**THE DATA**

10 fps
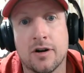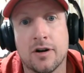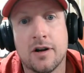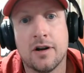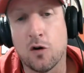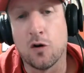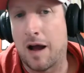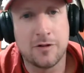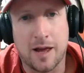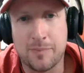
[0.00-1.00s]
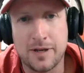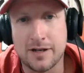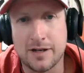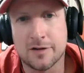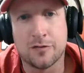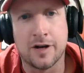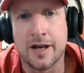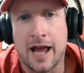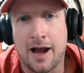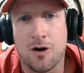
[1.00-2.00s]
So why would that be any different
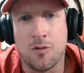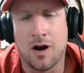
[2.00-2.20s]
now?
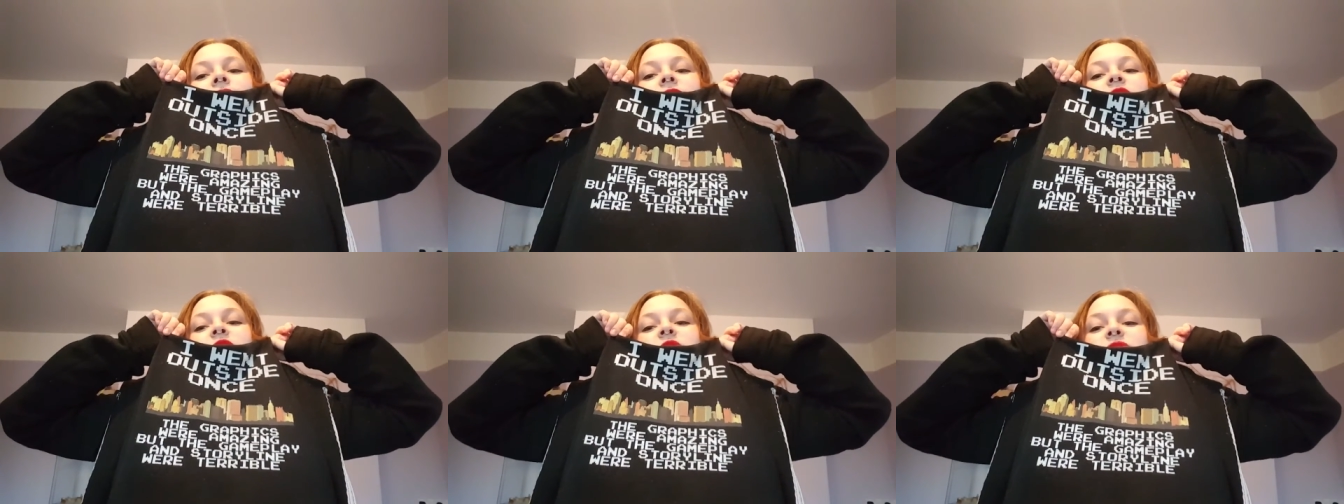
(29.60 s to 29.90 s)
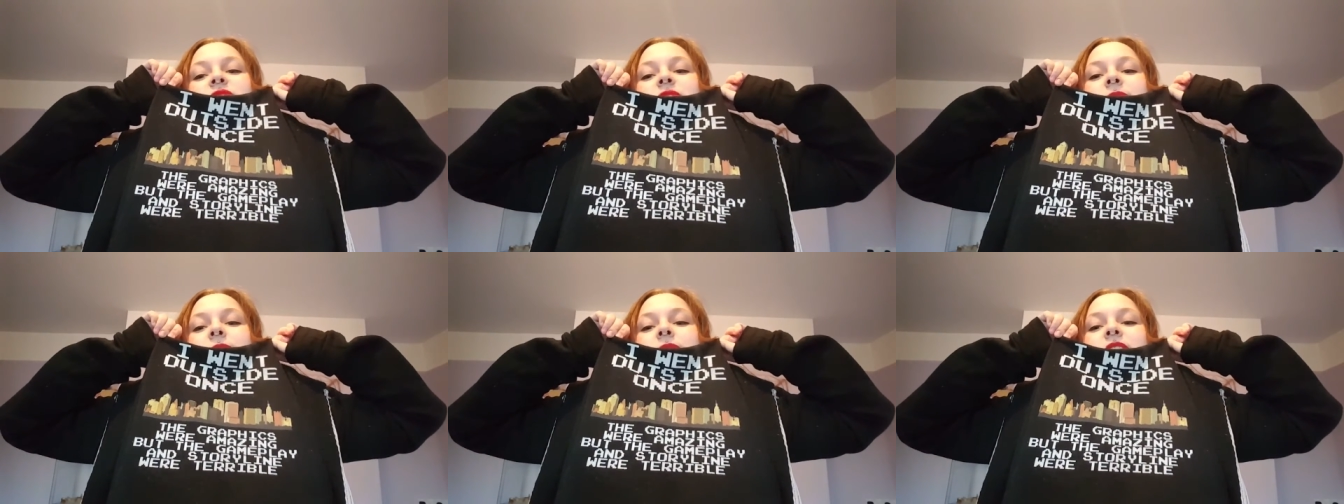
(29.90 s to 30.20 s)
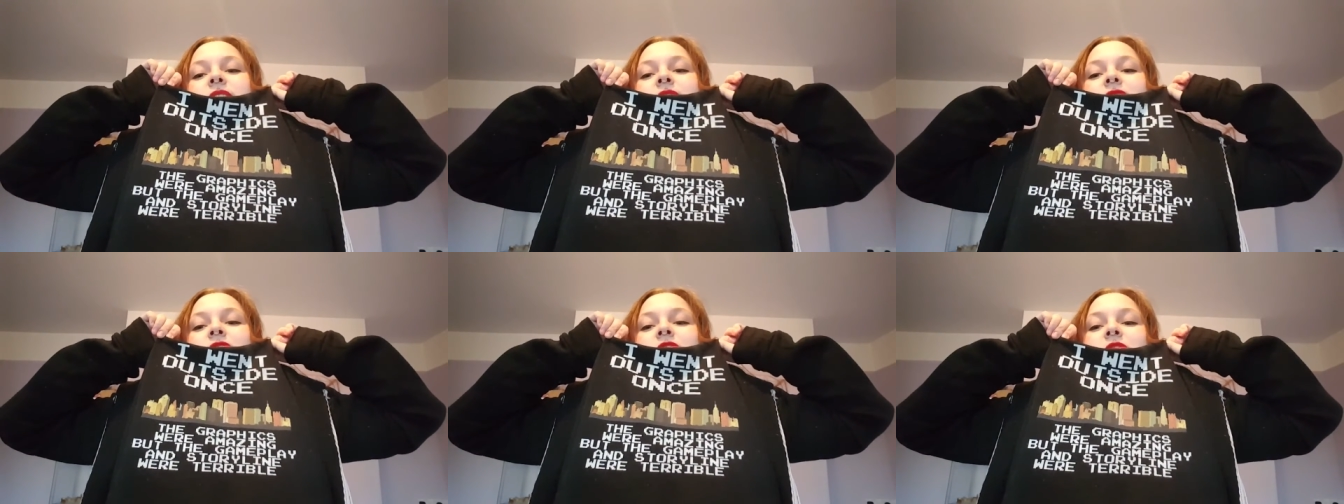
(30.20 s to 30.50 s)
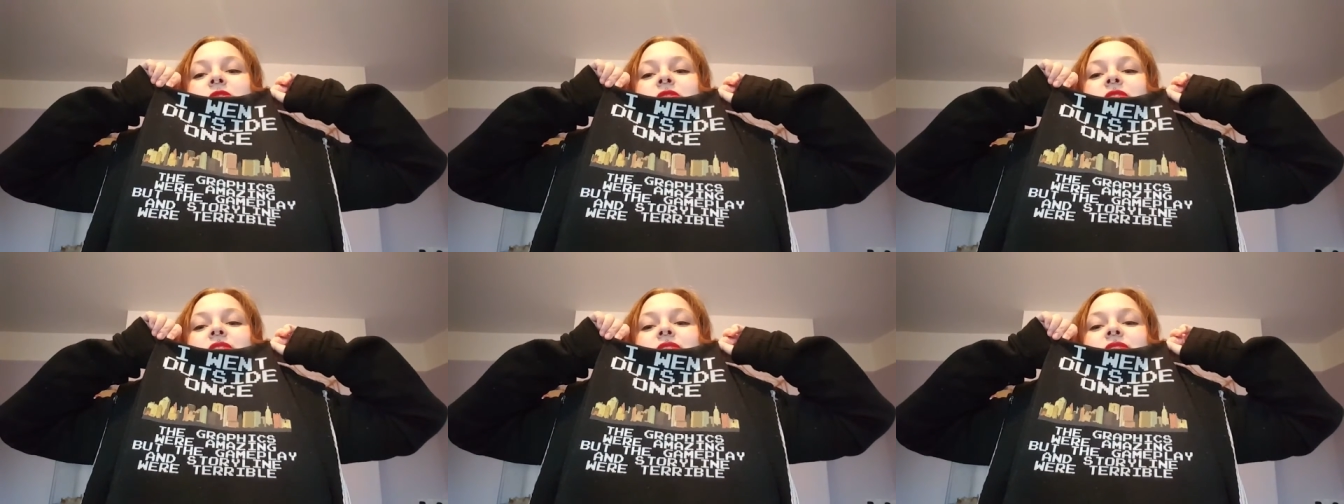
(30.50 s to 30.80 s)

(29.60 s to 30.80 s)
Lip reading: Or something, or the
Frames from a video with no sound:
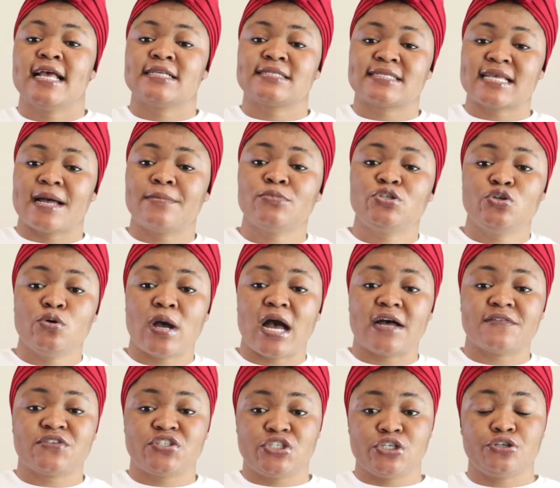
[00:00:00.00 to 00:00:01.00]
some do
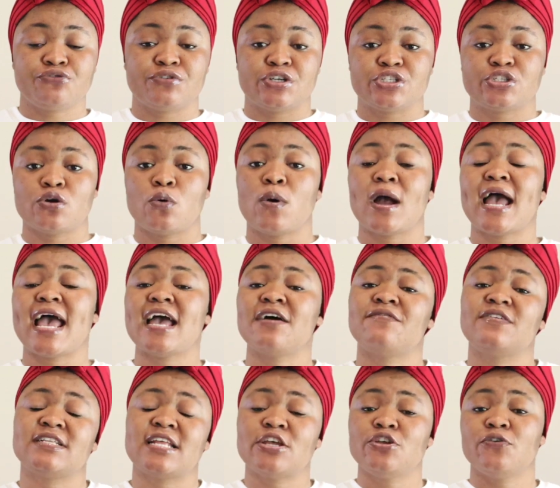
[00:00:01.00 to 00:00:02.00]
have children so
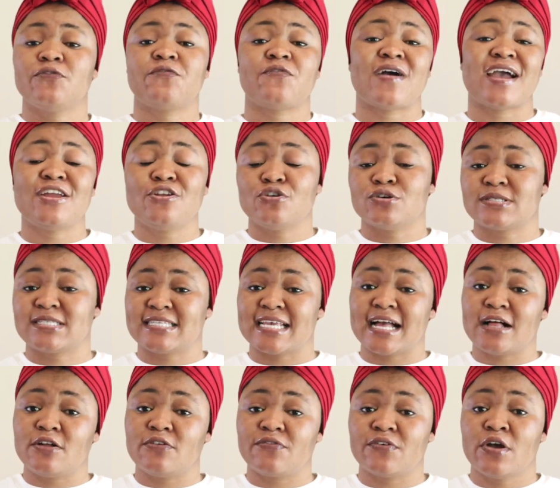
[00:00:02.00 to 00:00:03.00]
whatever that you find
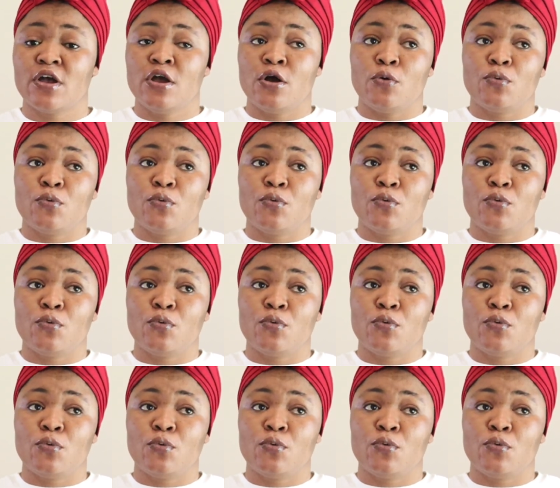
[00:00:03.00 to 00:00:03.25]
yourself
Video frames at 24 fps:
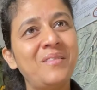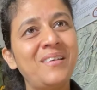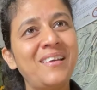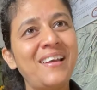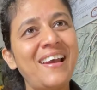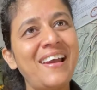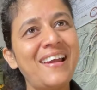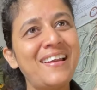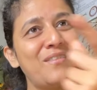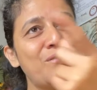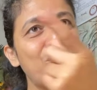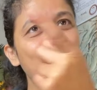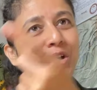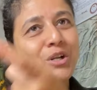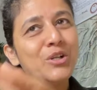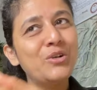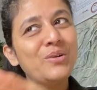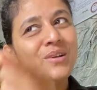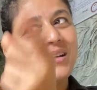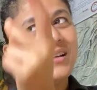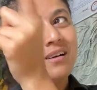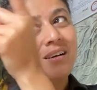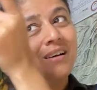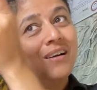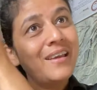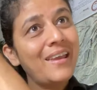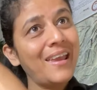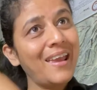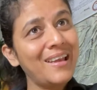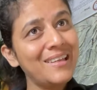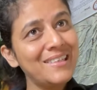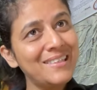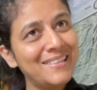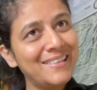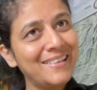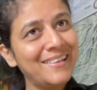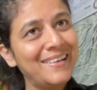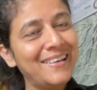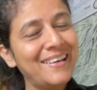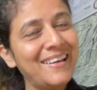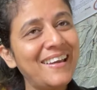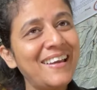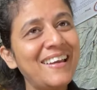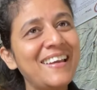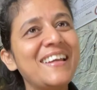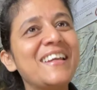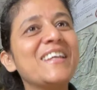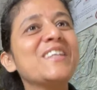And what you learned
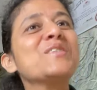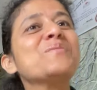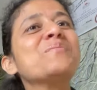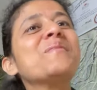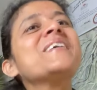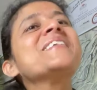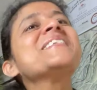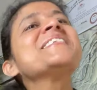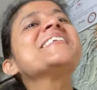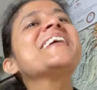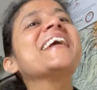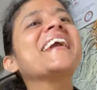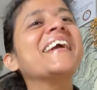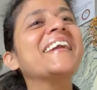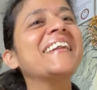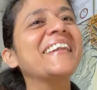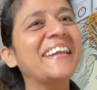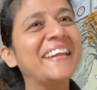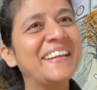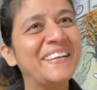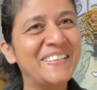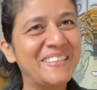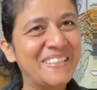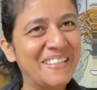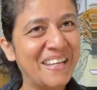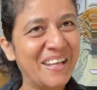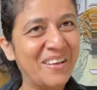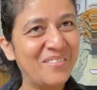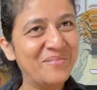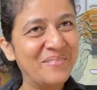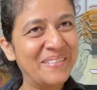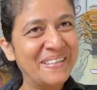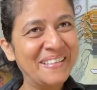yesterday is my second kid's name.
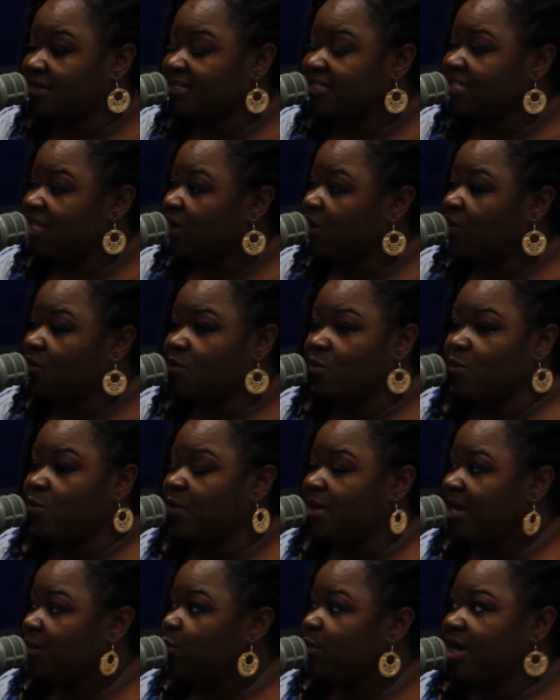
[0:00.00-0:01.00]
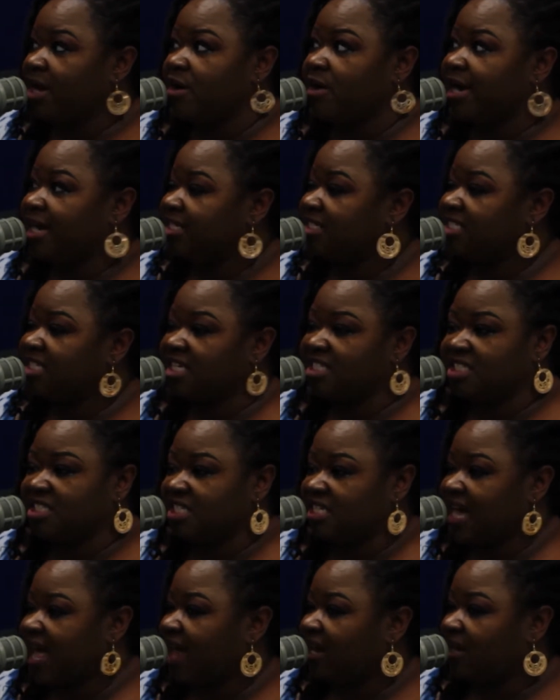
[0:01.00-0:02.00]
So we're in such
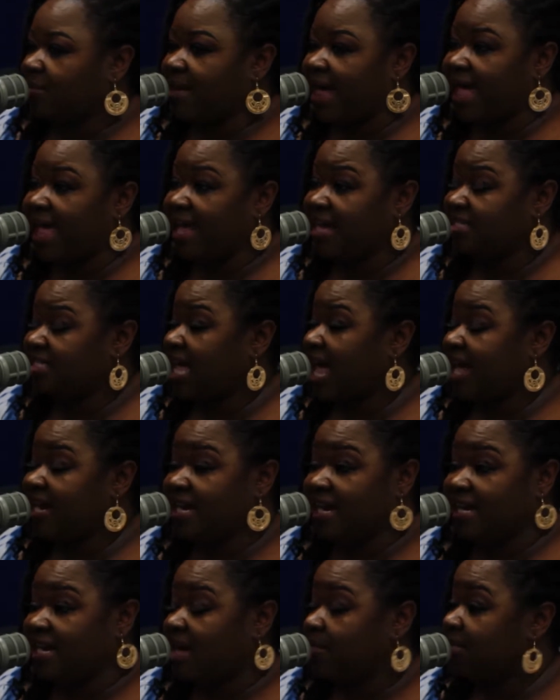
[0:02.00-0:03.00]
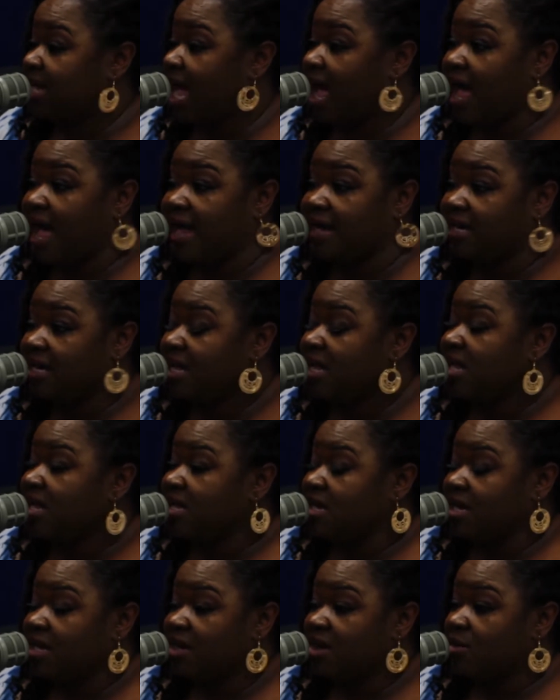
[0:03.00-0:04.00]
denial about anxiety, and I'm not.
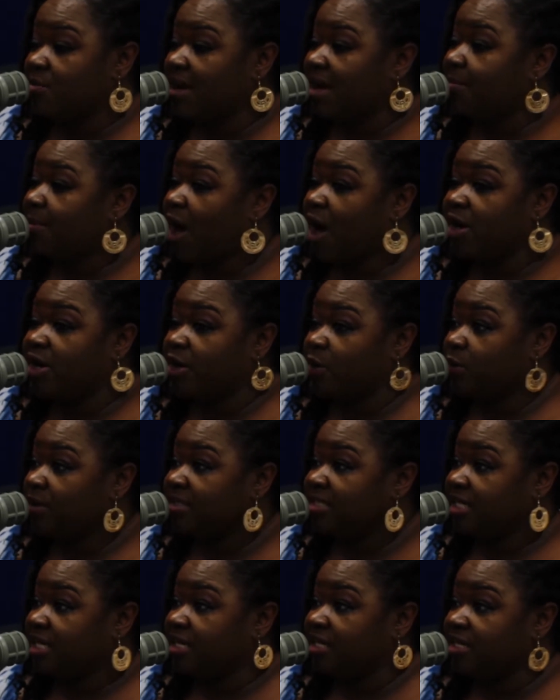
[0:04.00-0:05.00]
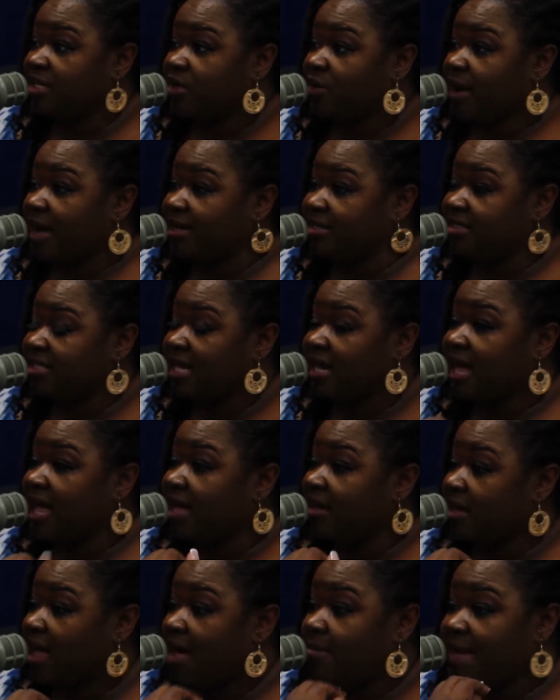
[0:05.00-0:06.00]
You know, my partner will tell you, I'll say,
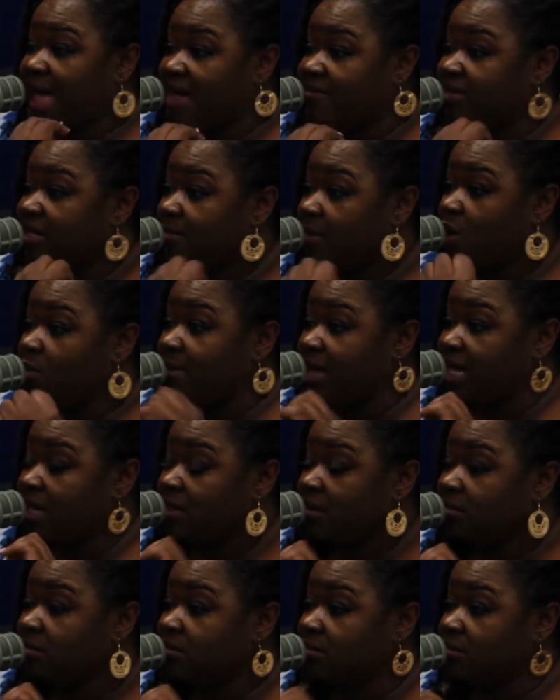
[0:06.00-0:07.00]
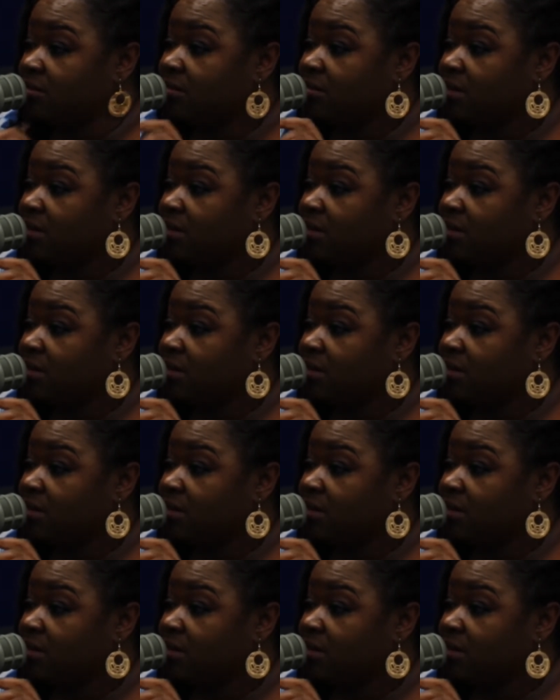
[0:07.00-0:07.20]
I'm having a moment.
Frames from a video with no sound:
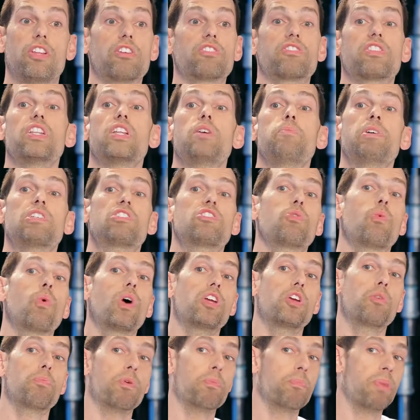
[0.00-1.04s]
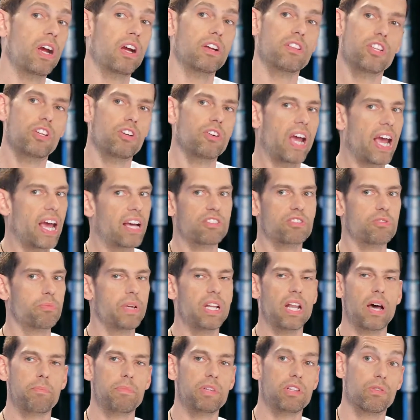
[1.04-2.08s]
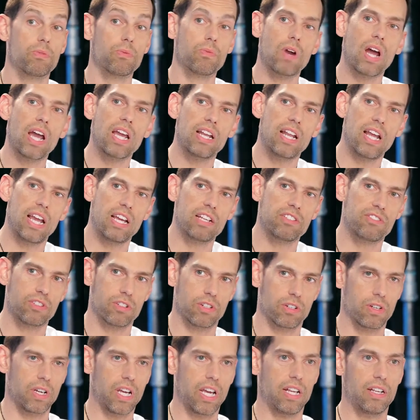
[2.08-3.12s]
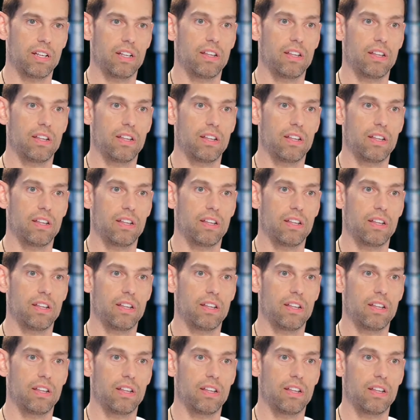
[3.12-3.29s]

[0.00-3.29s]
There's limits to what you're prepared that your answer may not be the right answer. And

**WHAT IS NEEDED**
Reproduce exactly, and only, the lines from the one containing "(29.60 s to 30.80 s)" through the last line of the records above, both included, leaving out any pictures.

**SOLUTION FOR THIS TASK**
(29.60 s to 30.80 s)
Lip reading: Or something, or the
Frames from a video with no sound:
[00:00:00.00 to 00:00:01.00]
some do
[00:00:01.00 to 00:00:02.00]
have children so
[00:00:02.00 to 00:00:03.00]
whatever that you find
[00:00:03.00 to 00:00:03.25]
yourself
Video frames at 24 fps:
And what you learned
yesterday is my second kid's name.
[0:00.00-0:01.00]
[0:01.00-0:02.00]
So we're in such
[0:02.00-0:03.00]
[0:03.00-0:04.00]
denial about anxiety, and I'm not.
[0:04.00-0:05.00]
[0:05.00-0:06.00]
You know, my partner will tell you, I'll say,
[0:06.00-0:07.00]
[0:07.00-0:07.20]
I'm having a moment.
Frames from a video with no sound:
[0.00-1.04s]
[1.04-2.08s]
[2.08-3.12s]
[3.12-3.29s]

[0.00-3.29s]
There's limits to what you're prepared that your answer may not be the right answer. And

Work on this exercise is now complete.